EXERCISE AIM>
Write the records out exactly, so that no picture remains in the copy.
RECORD SET: Begin
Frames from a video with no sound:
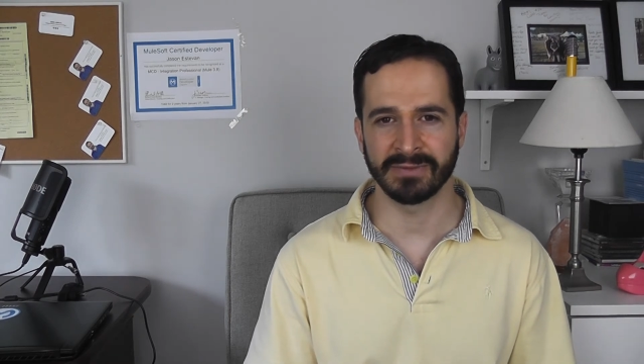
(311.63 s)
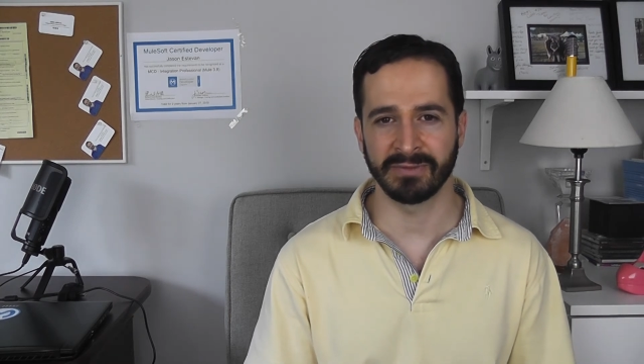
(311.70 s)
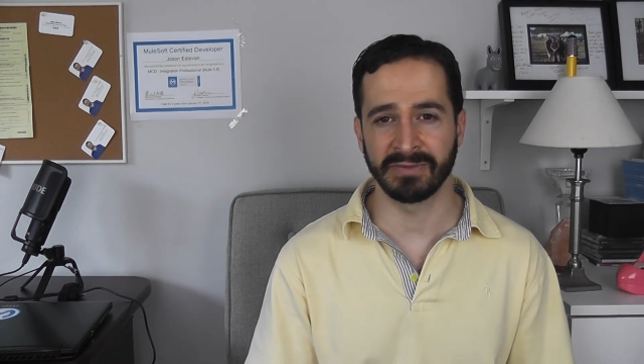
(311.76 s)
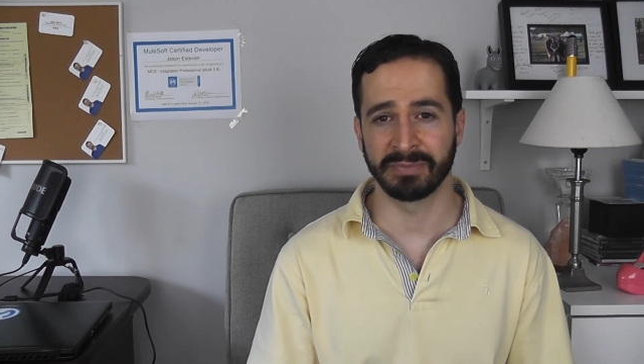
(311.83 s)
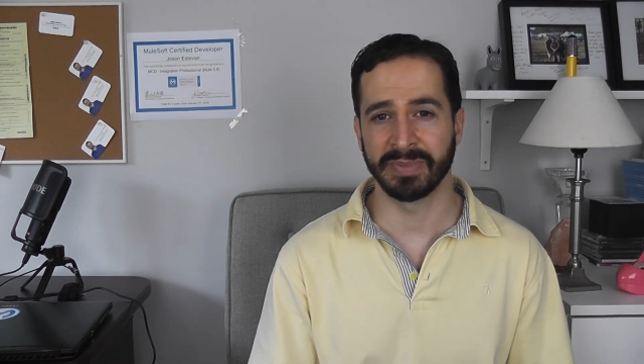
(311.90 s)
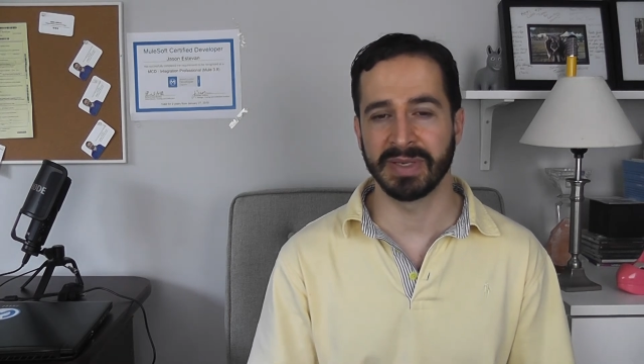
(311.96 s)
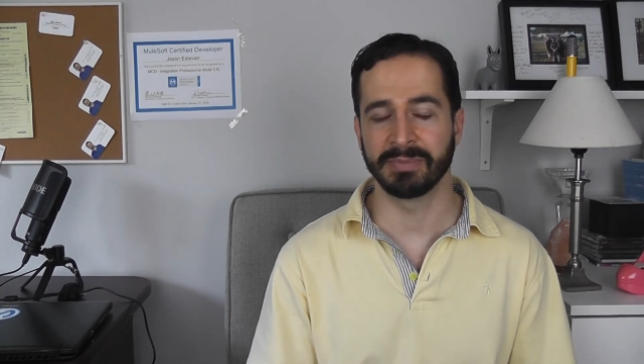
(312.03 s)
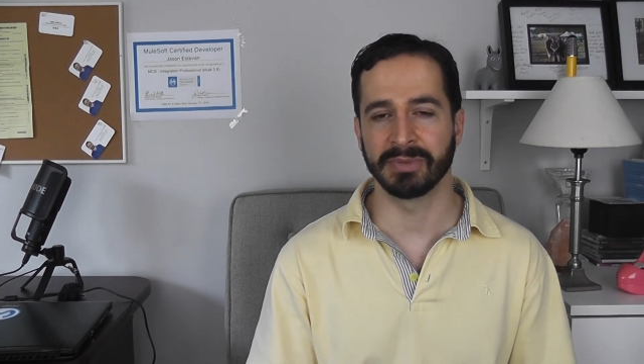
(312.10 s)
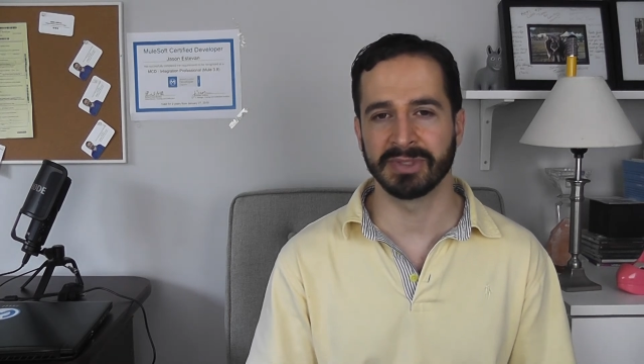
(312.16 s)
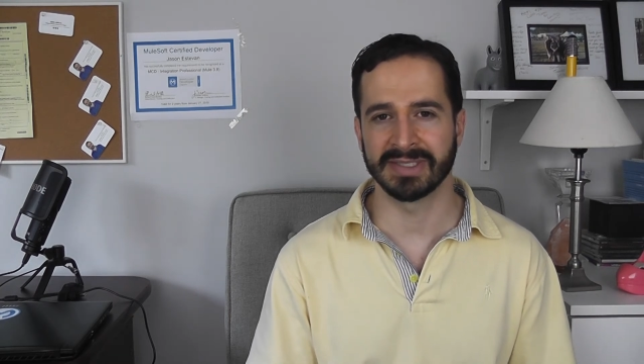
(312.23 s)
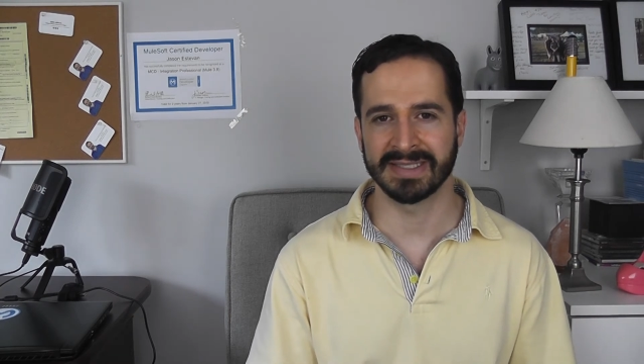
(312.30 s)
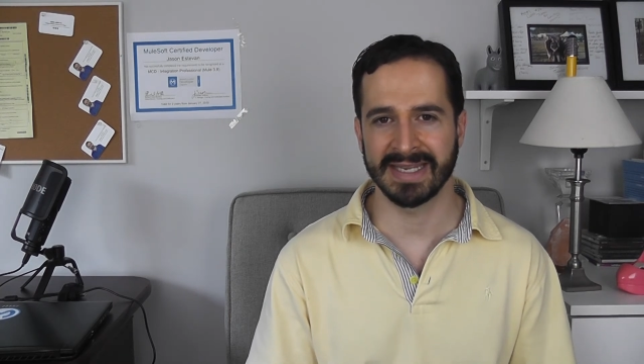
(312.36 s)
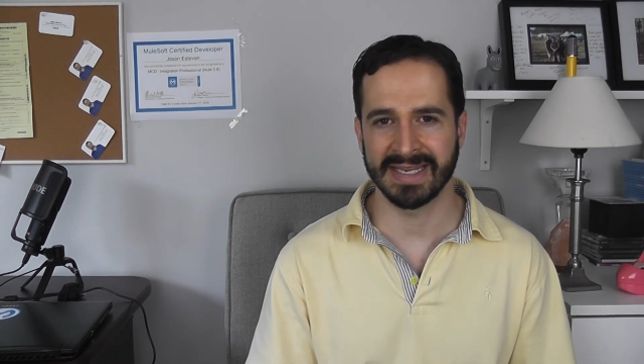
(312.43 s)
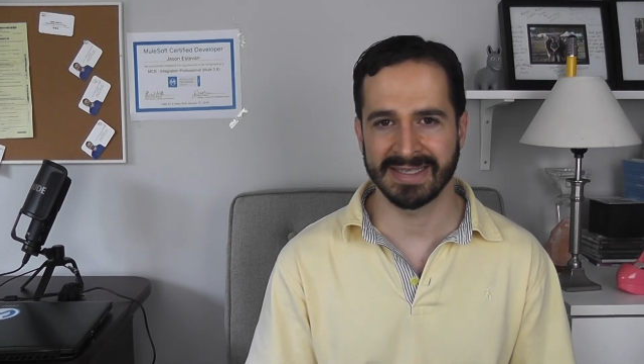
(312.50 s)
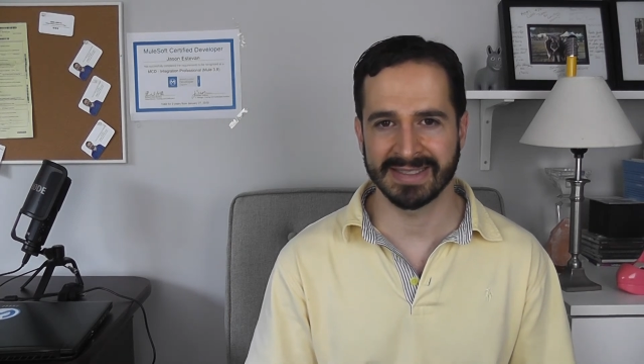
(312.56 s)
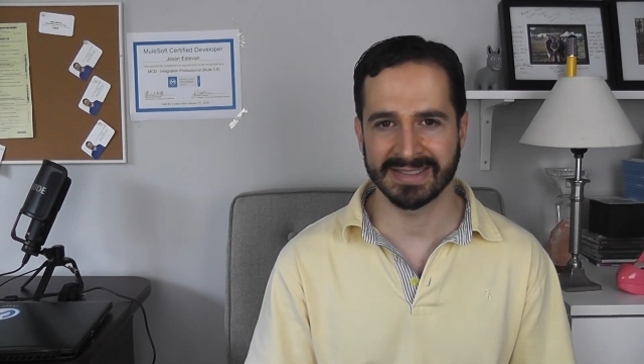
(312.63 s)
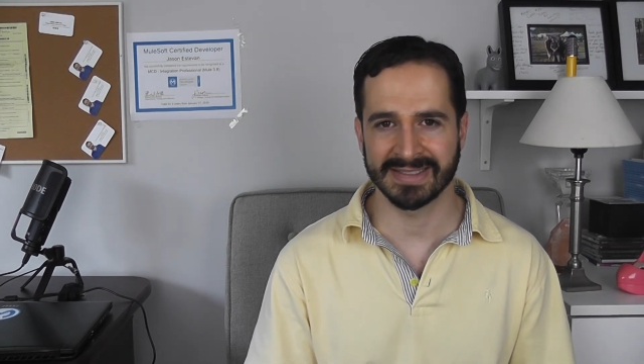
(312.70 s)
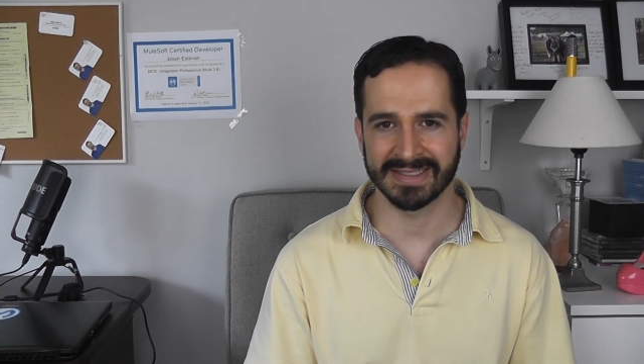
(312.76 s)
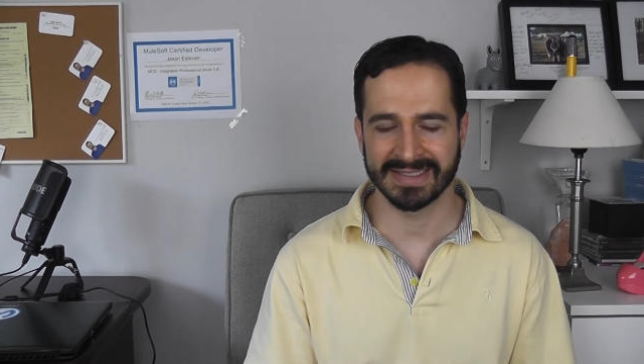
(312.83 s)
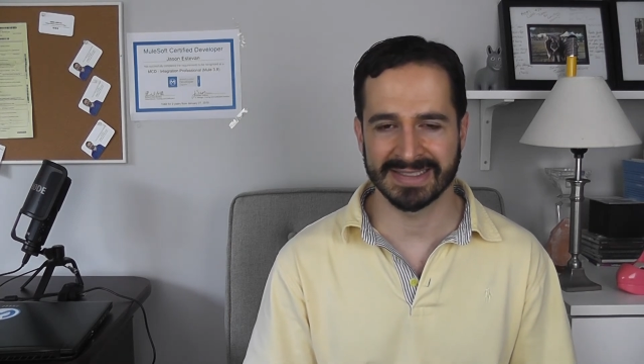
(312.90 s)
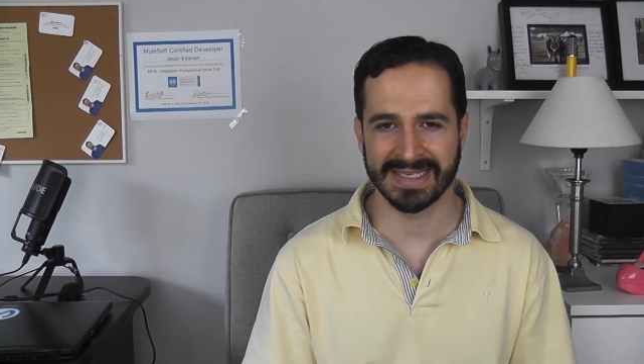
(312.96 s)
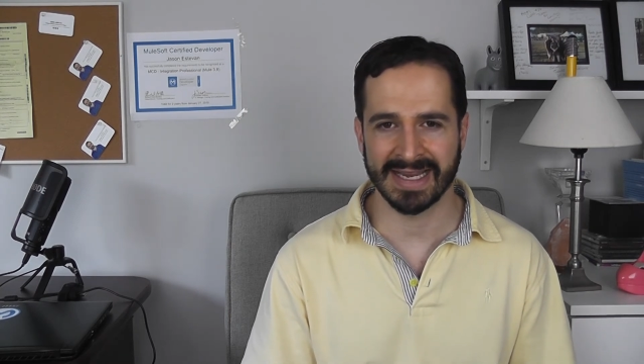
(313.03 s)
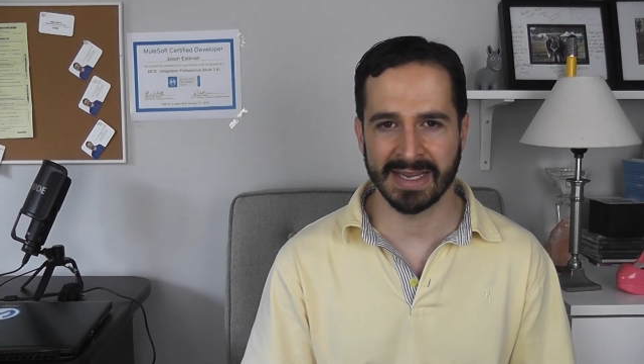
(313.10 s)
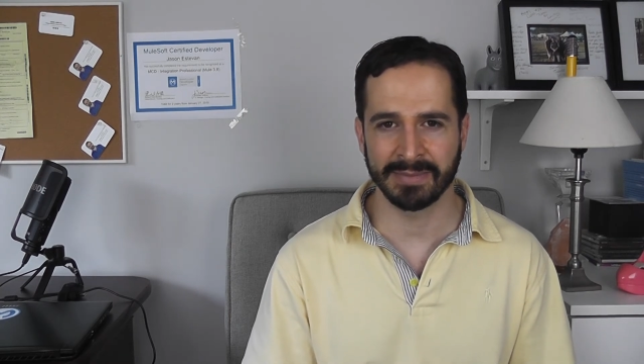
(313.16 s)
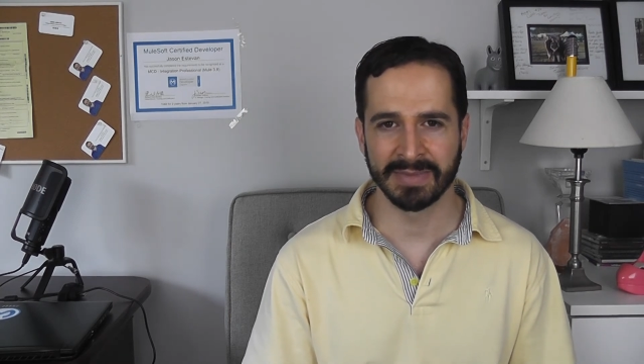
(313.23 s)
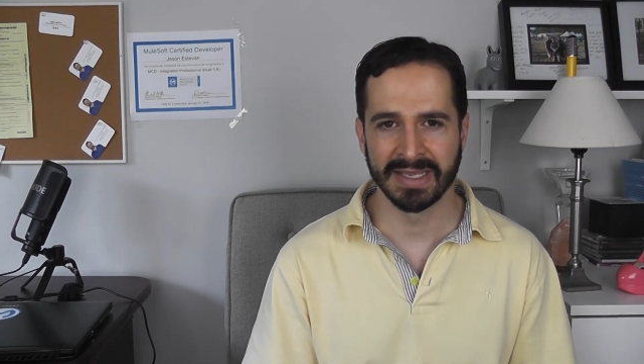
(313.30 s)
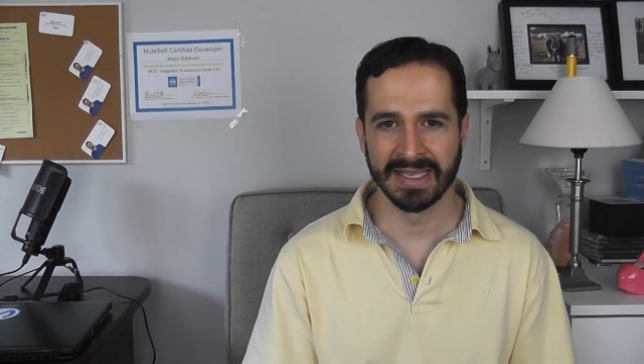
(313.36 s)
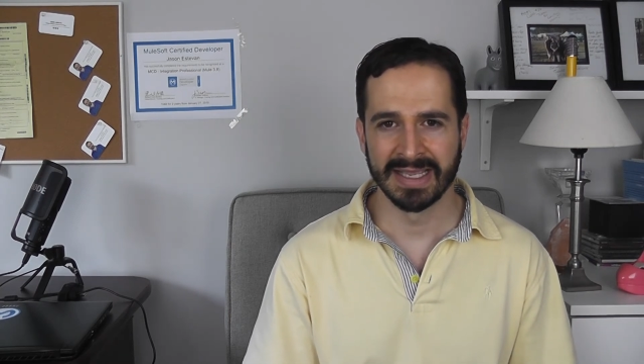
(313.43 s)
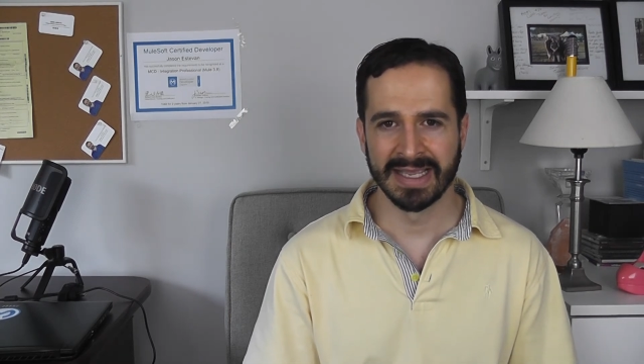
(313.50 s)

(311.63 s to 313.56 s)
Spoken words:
of people to take this exam,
RECORD SET: End
ANSWER BOX>
Frames from a video with no sound:
(311.63 s)
(311.70 s)
(311.76 s)
(311.83 s)
(311.90 s)
(311.96 s)
(312.03 s)
(312.10 s)
(312.16 s)
(312.23 s)
(312.30 s)
(312.36 s)
(312.43 s)
(312.50 s)
(312.56 s)
(312.63 s)
(312.70 s)
(312.76 s)
(312.83 s)
(312.90 s)
(312.96 s)
(313.03 s)
(313.10 s)
(313.16 s)
(313.23 s)
(313.30 s)
(313.36 s)
(313.43 s)
(313.50 s)

(311.63 s to 313.56 s)
Spoken words:
of people to take this exam,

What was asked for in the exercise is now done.